Consequently, open lung biopsy rate is low in IPF patients. The reason for this may be the difficulty of tolerating the operation due to the impaired lung parenchymal structure. Our study is compatible with the literature. Prognosis is generally poor in IPF patients. Even in studies involving many patients, the average 5-year survival is around 50% [22].
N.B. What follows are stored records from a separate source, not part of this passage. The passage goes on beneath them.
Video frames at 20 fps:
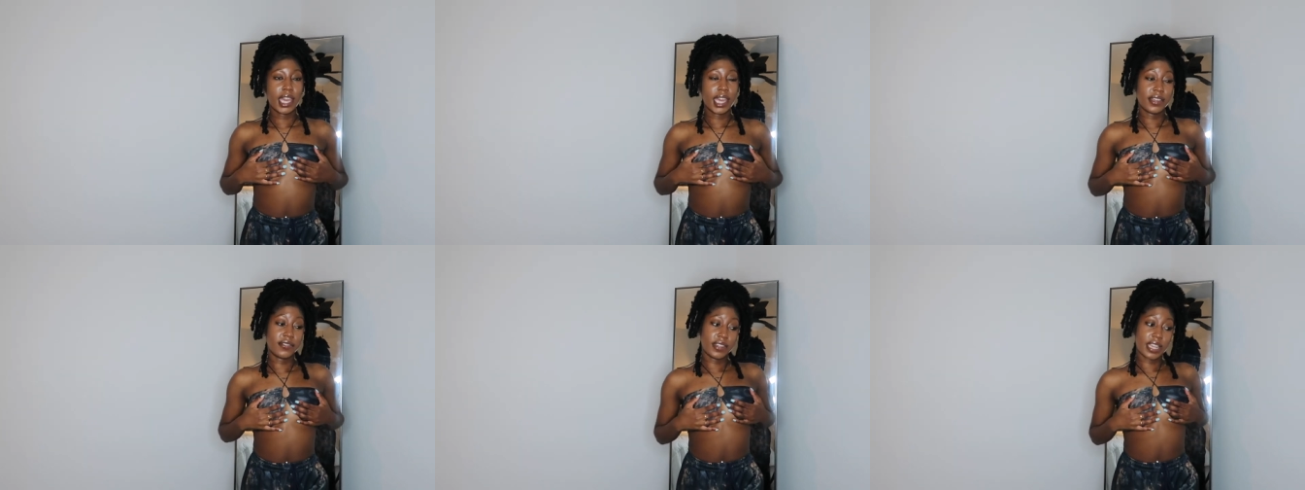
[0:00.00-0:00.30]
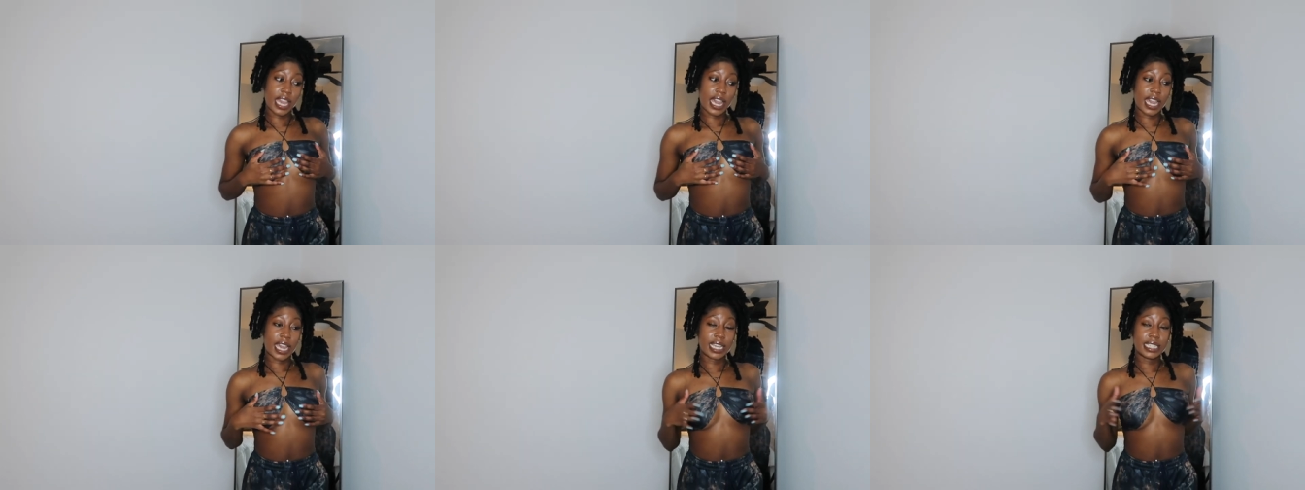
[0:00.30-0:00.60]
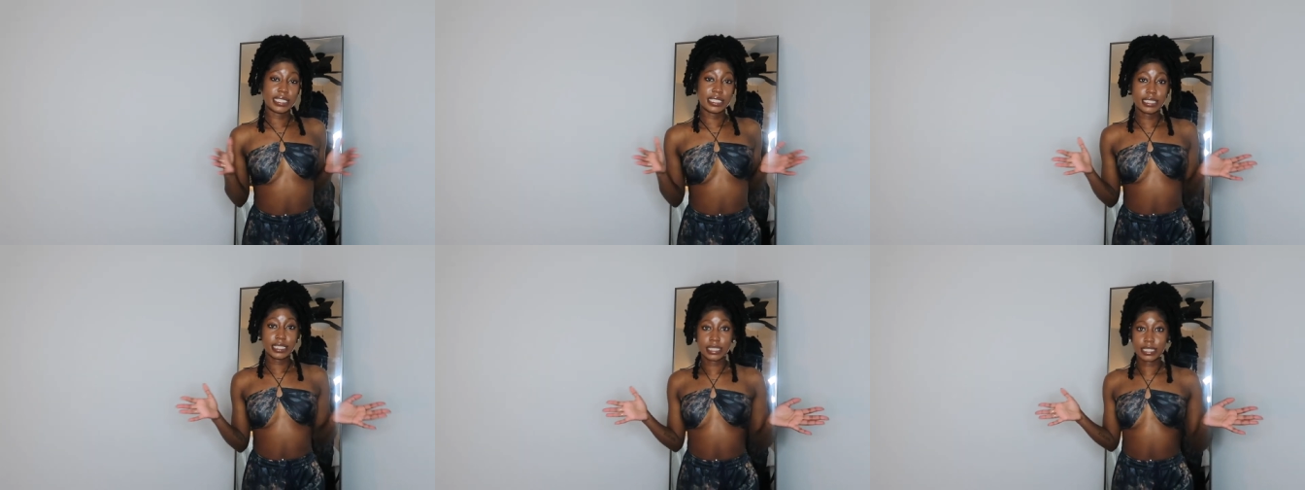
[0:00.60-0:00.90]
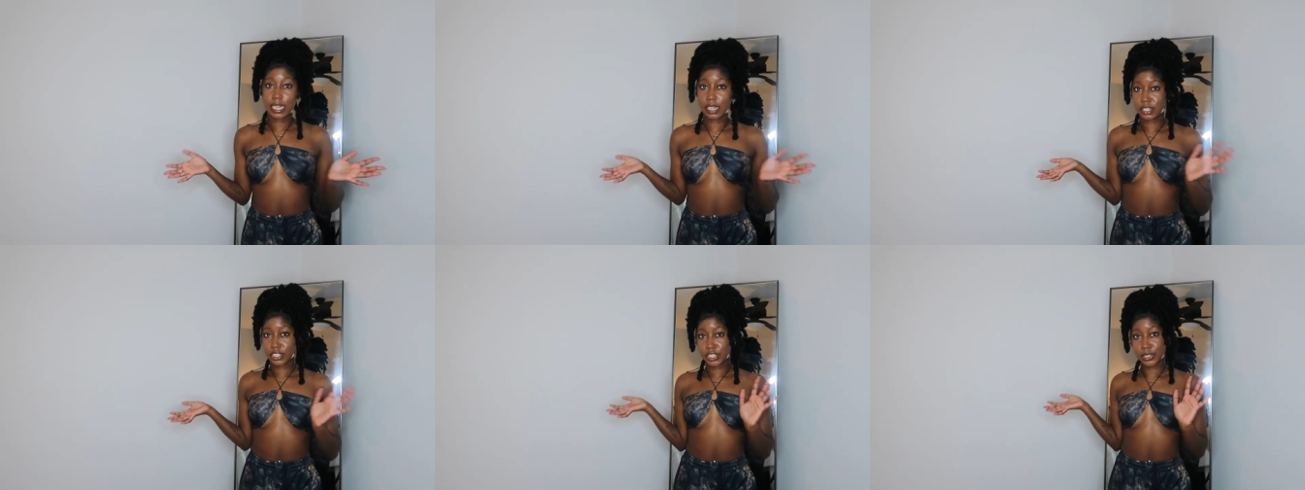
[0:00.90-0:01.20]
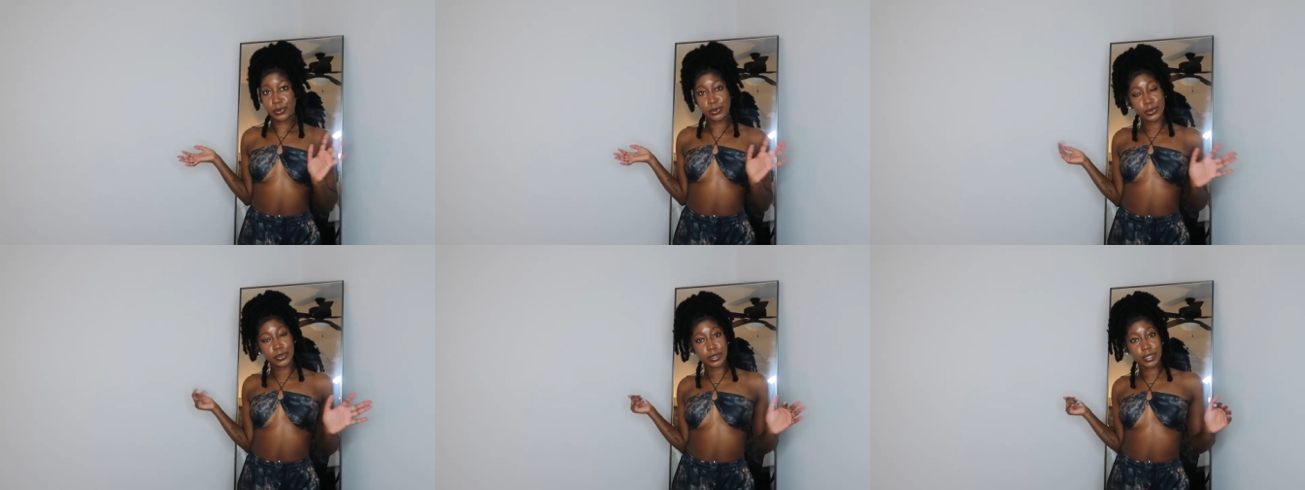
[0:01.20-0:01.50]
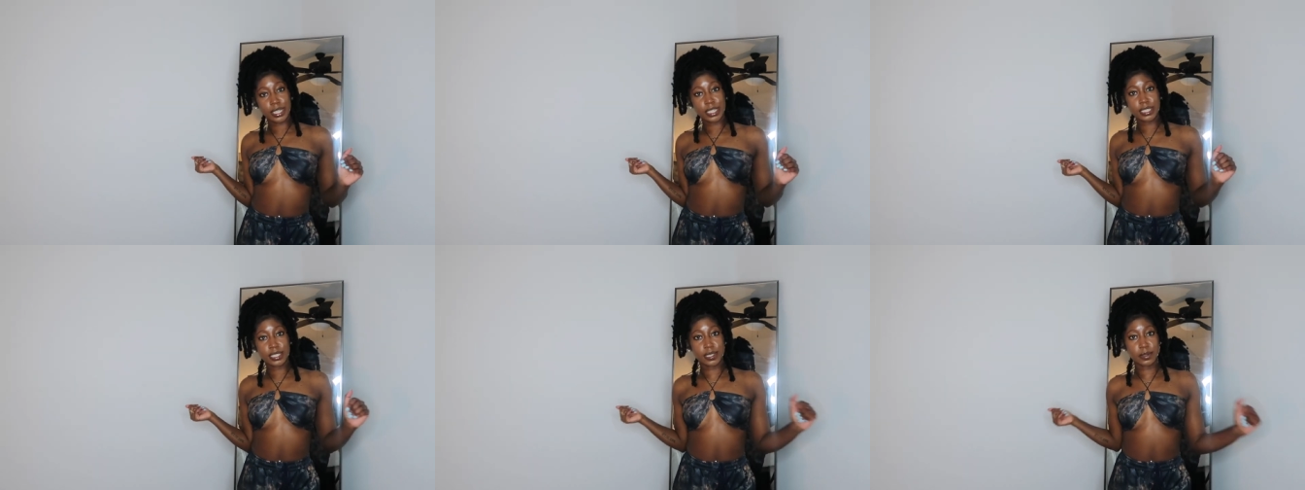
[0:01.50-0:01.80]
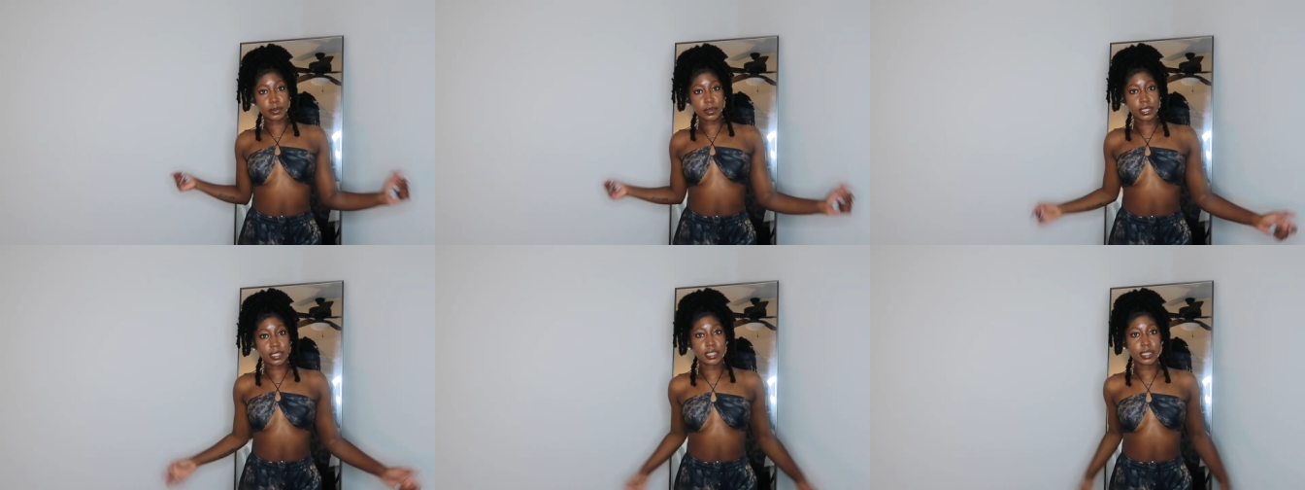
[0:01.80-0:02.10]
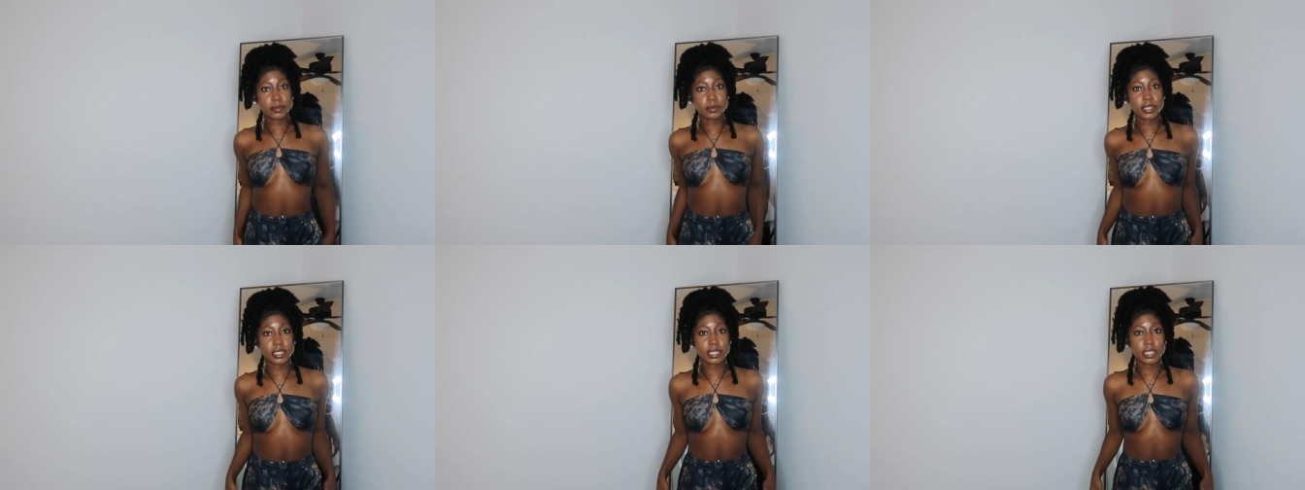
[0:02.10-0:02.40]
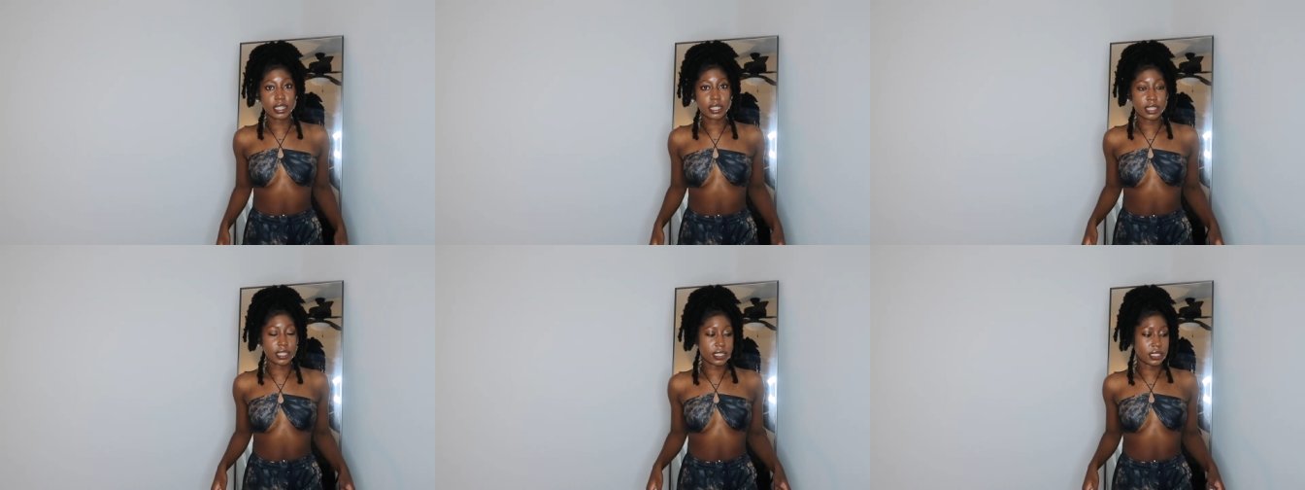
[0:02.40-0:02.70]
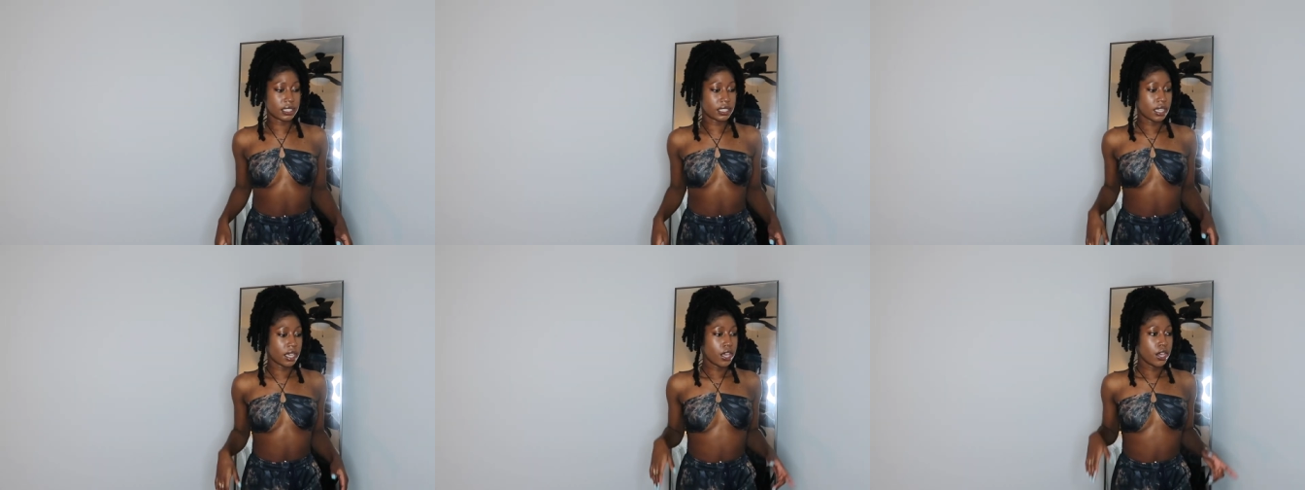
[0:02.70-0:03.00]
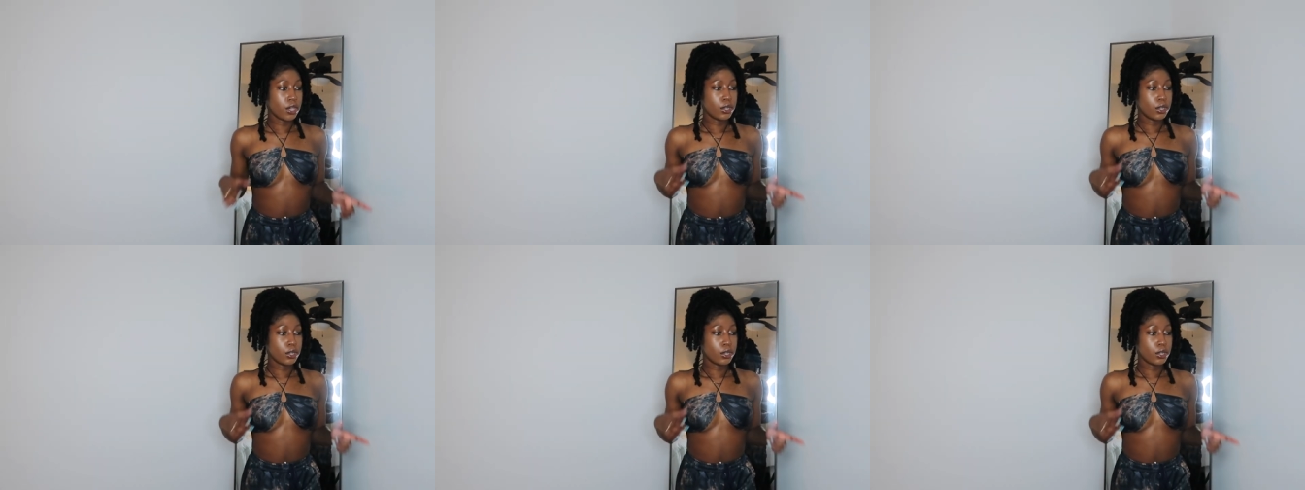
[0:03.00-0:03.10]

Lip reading: If not, this is how she wore it, something similar to this.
In the literatures including many published series, no difference was observed between the treated and untreated patients in terms of survival [23]. Pirfenidone treatment was started for our patients who were diagnosed with IPF and complied with the pirfenidone treatment criteria of the Ministry of Health. In addition to the patients with bad clinics, steroid treatment was started. Considering the overall of our study, 147 (61.2%) of 240 patients were diagnosed by clinical and radiological methods, 77 (32%) patients were bronchoscopic biopsy, 6 (2.5%) patients were biopsies accompanied by EBUS, and 10 (4.1%) patients were biopsied by VATS. The reason for the high rate of our clinical and radiological diagnosis is due to the high number of IPF patients in our study. The reason for the low rate of mediastinoscopy and scalene lymph node biopsies in our clinic is that the diagnosis rates are higher in biopsy procedures with less invasive methods, bronchoscopy and EBUS. In some studies, it is advocated that 88% of IPF can be diagnosed with clinical findings and HRCT findings [24]. As a result; ILD is a common disease group and as determined in our study, sarcoidosis and IPF are the most common. No specific diagnosis can be made in a significant number of patients. In our study, this rate is 39.2%. Since these patients have common clinical, radiological and physiological features, it is difficult to make a specific diagnosis. Sometimes, even an open lung biopsy may not be sufficient to make a diagnosis. Therefore, clinical, radiological and physiological data of patients should be carefully examined. With the development of radiological diagnostic methods, mediastinoscopy, bronchoscopy, EBUS and thoracoscopic surgery methods, specific diagnosis rates increase in this disease. However, it may not always be possible to make a diagnosis even with open surgery. Transbronchial lung biopsy should be applied to patients who cannot be diagnosed clinically and radiologically. The treatment to be given varies according to the diseases. Treatment response is low in IPF patients. In some patients, it can be seen in serious complications related to treatment. Treatment should be planned considering possible complications.

Conflict of Interest

All authors declare that they have no conflict of interest.